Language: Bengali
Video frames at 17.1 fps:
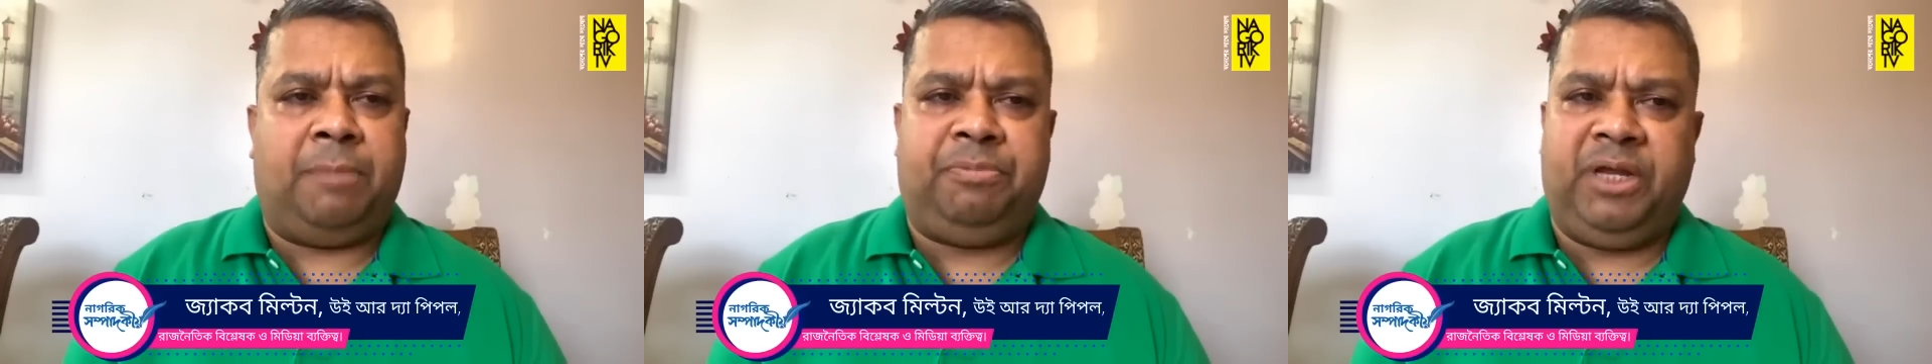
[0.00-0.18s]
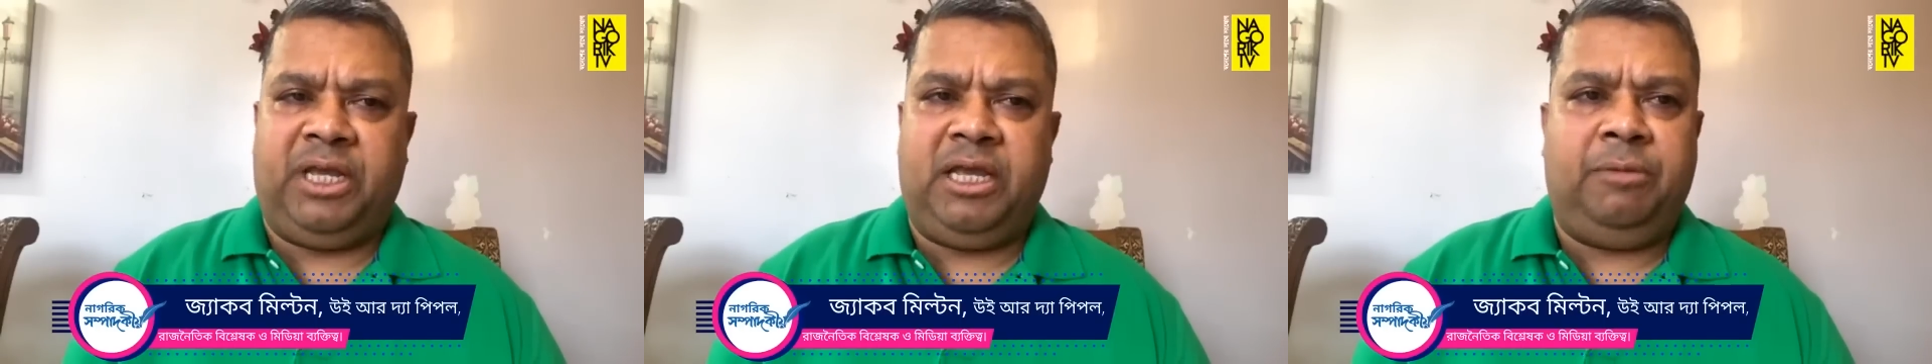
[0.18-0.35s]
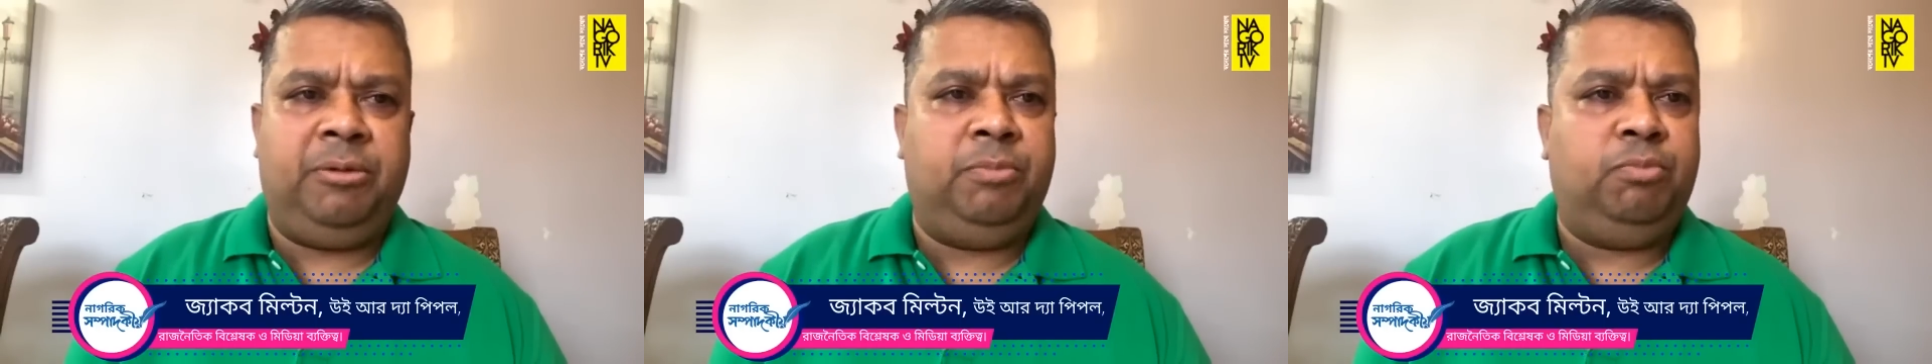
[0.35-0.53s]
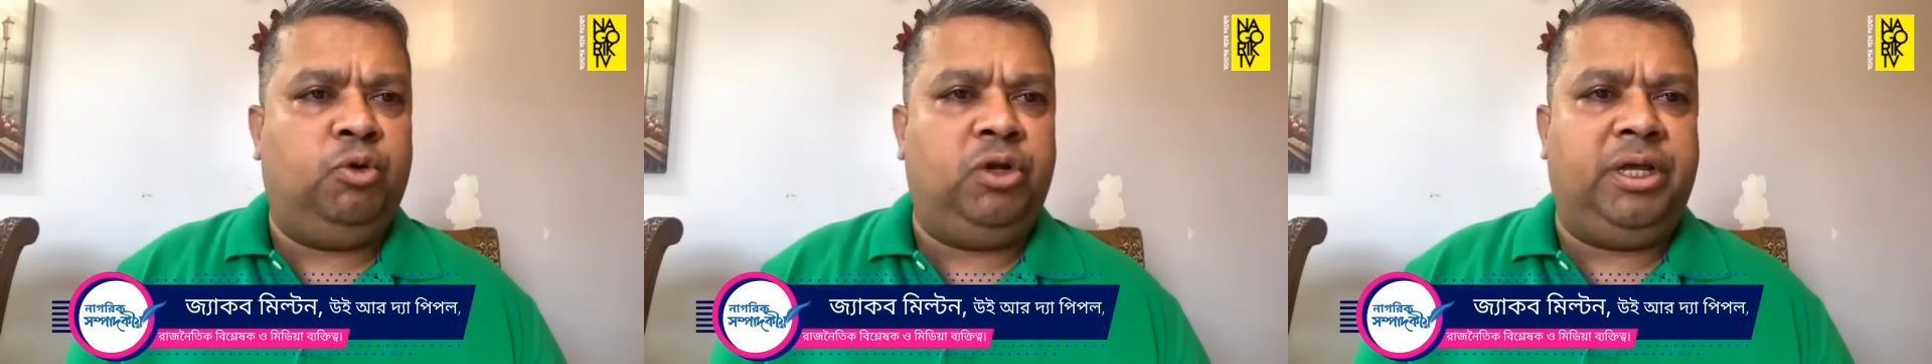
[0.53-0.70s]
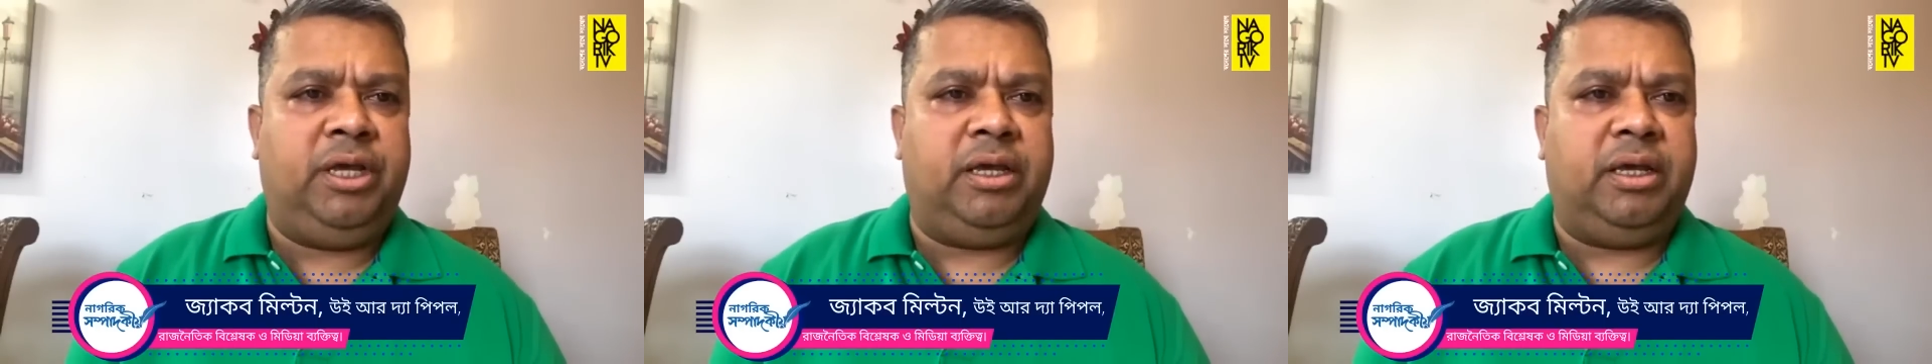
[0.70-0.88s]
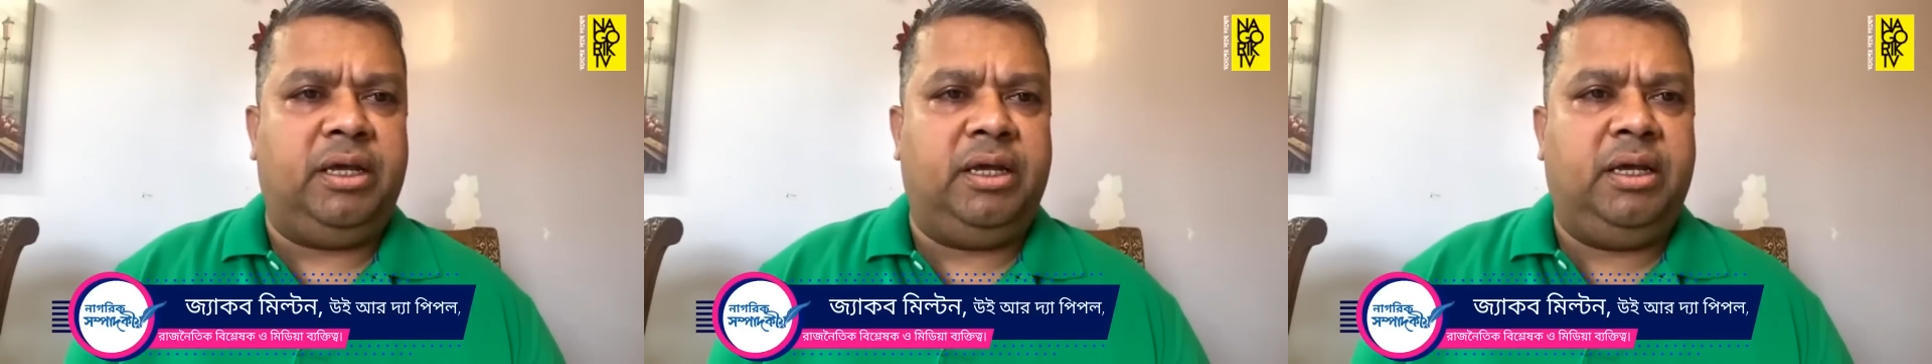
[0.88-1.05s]
আপনাকে আমি
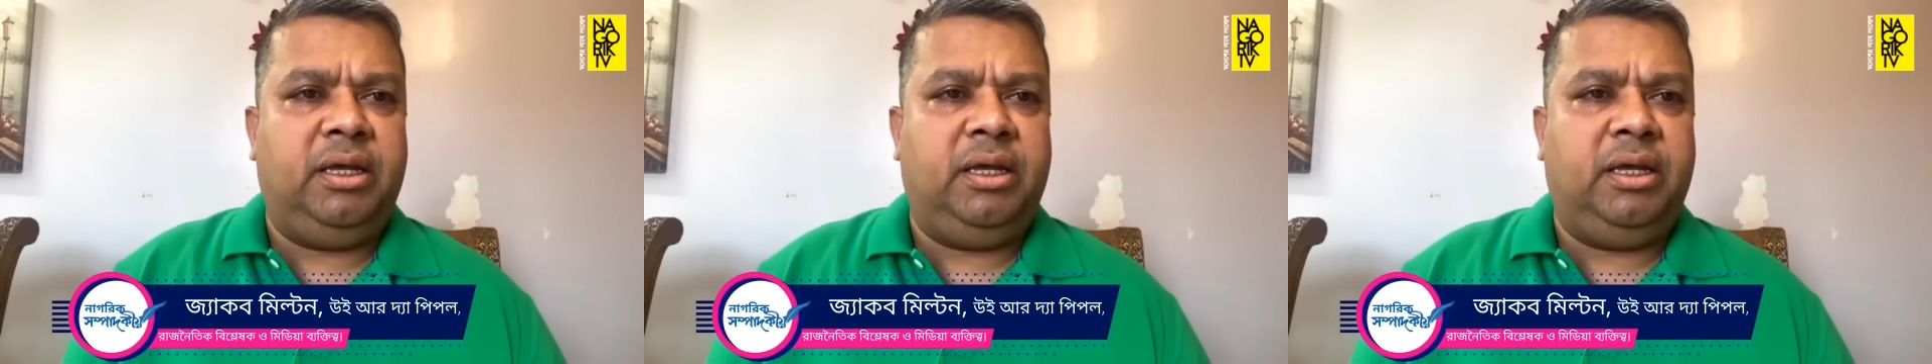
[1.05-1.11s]
বলি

******

Assignment
Starting with the line containing "[0.18-0.35s]" and ending with the last line of the records above, write out each line exactly; no pictures.

Answer below
[0.18-0.35s]
[0.35-0.53s]
[0.53-0.70s]
[0.70-0.88s]
[0.88-1.05s]
আপনাকে আমি
[1.05-1.11s]
বলি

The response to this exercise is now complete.